━━ Dataset records

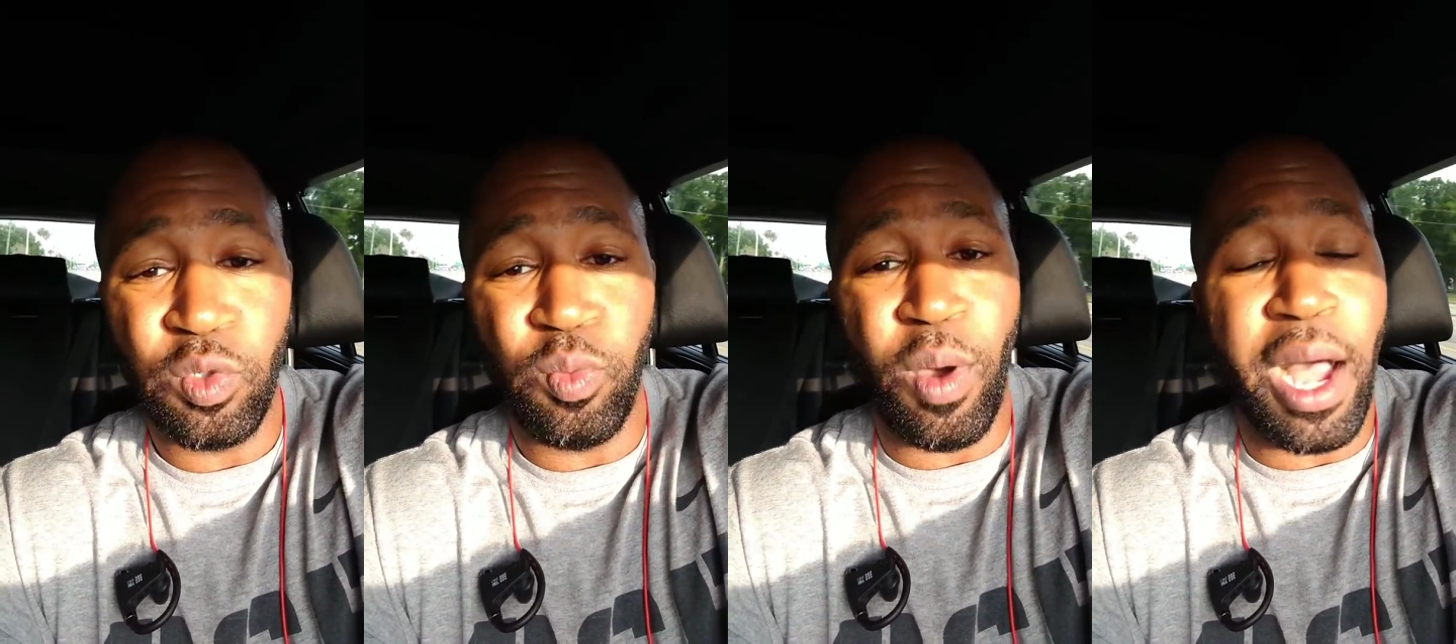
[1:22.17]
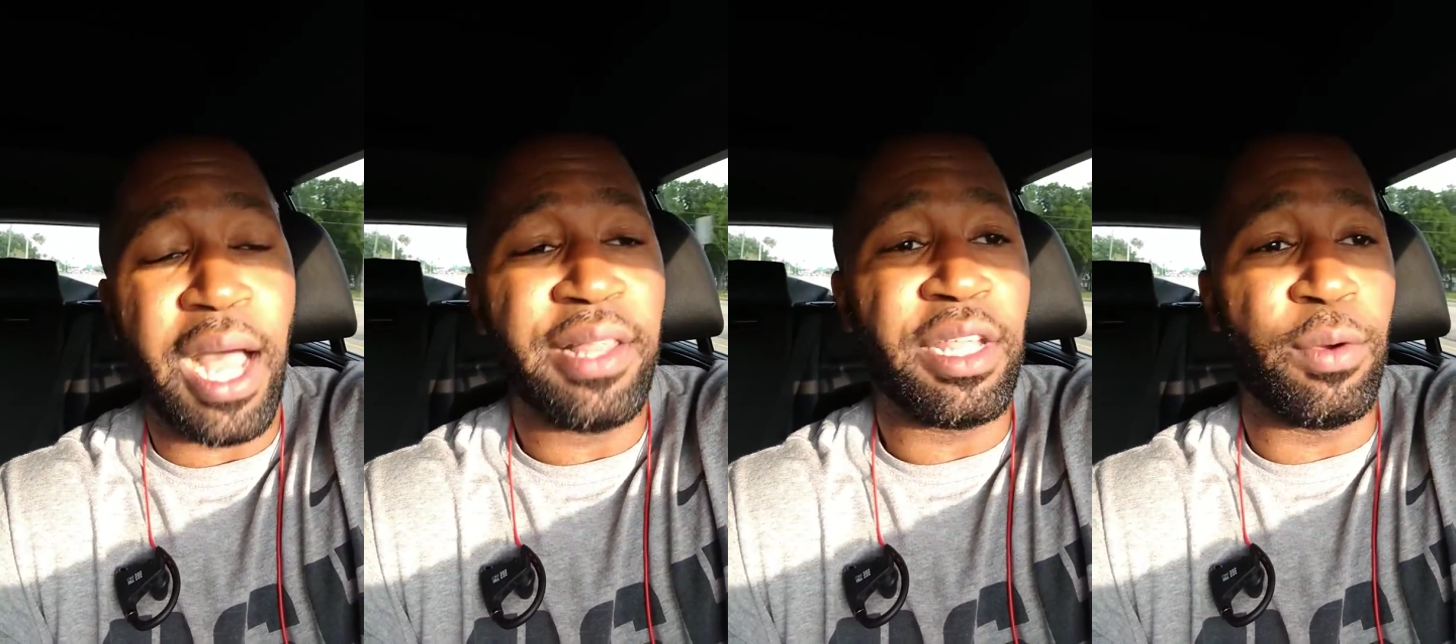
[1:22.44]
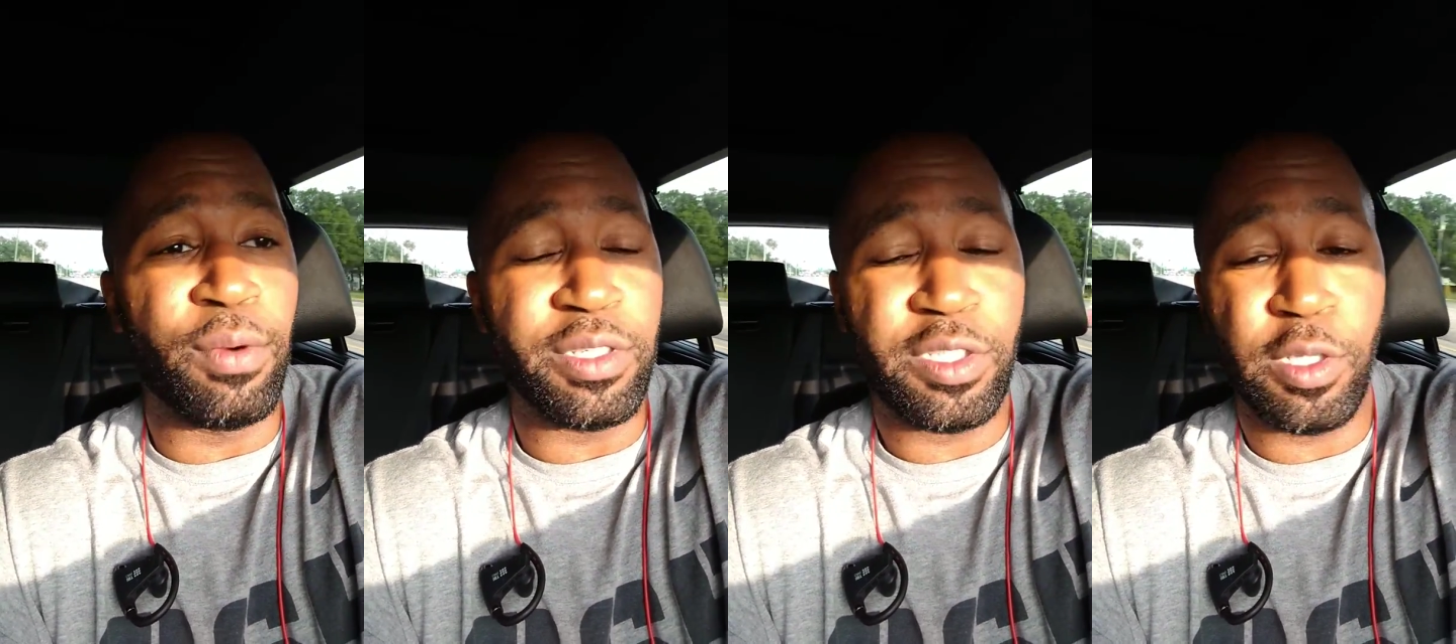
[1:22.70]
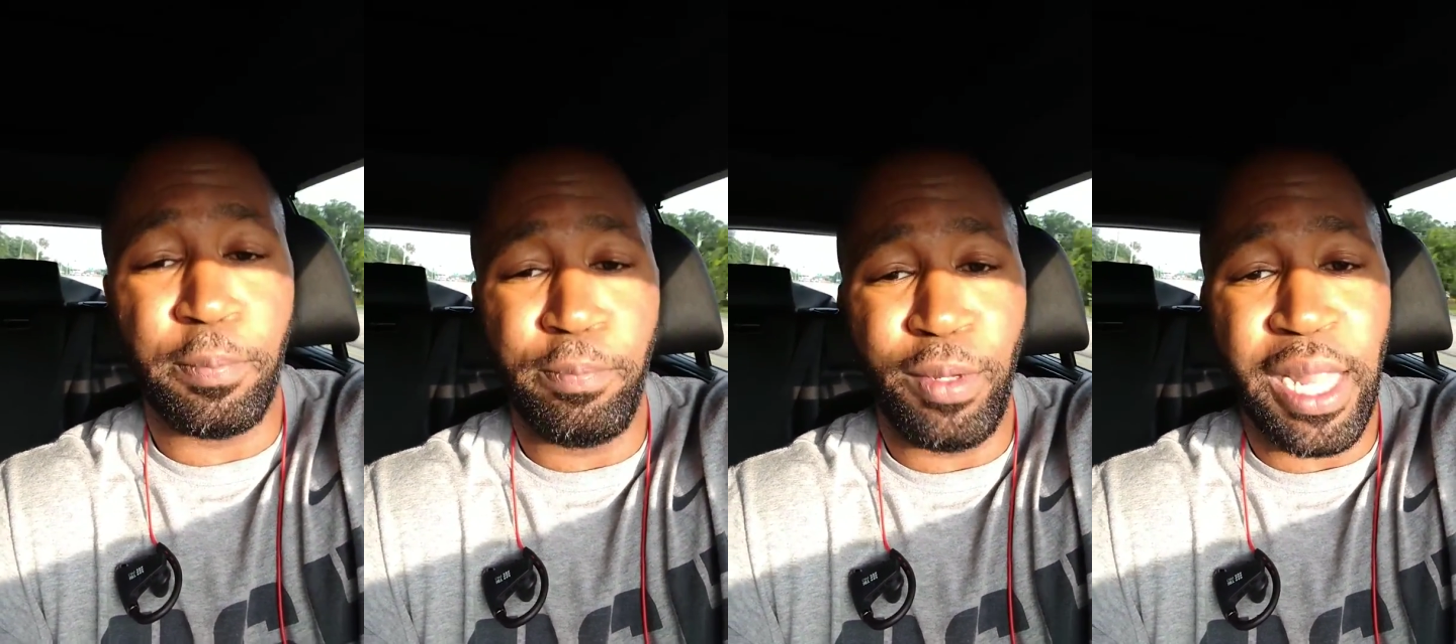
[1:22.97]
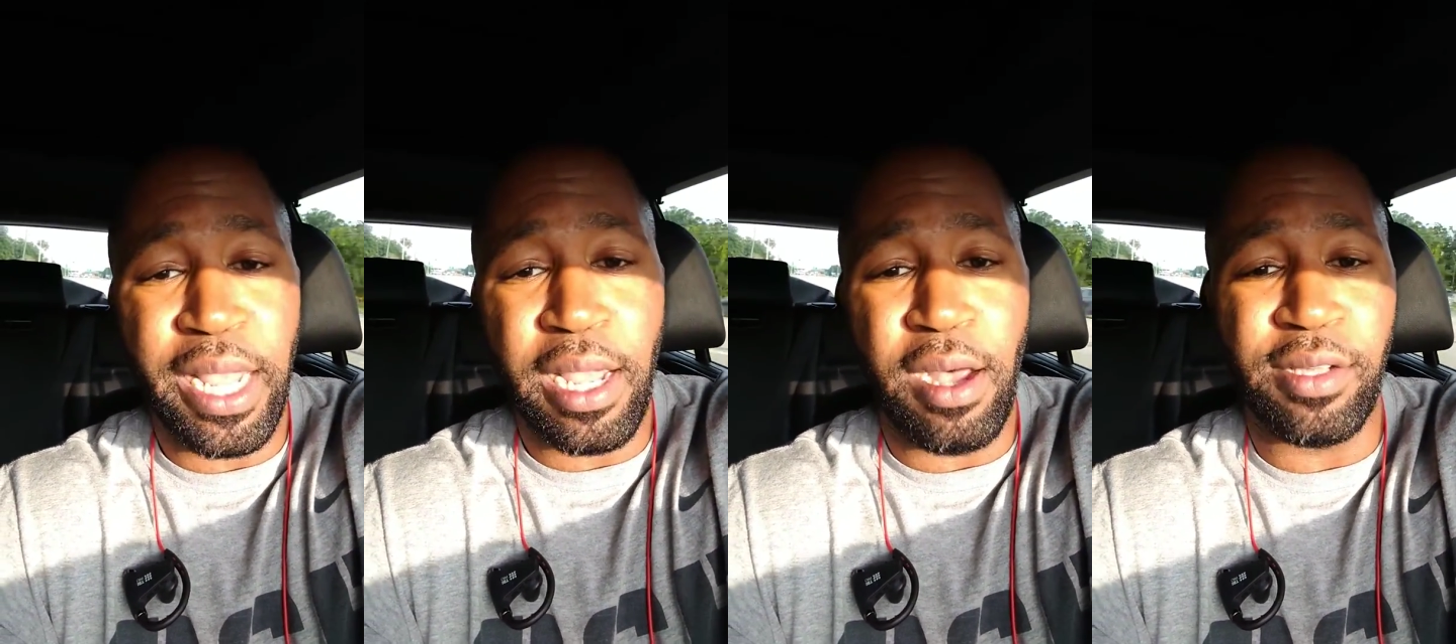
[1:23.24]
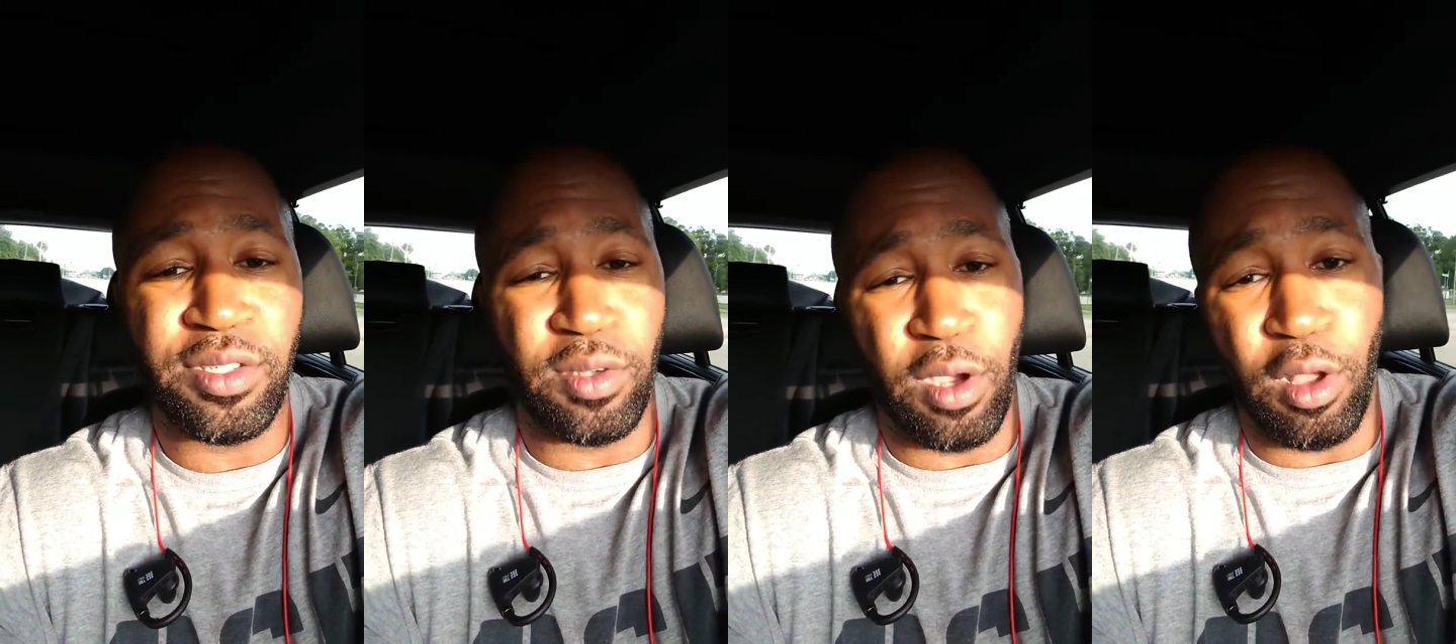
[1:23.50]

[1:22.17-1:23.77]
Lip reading: why they went to the playoffs,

━━━━

Print each entry exactly, leaving pictures out.

[1:22.17]
[1:22.44]
[1:22.70]
[1:22.97]
[1:23.24]
[1:23.50]

[1:22.17-1:23.77]
Lip reading: why they went to the playoffs,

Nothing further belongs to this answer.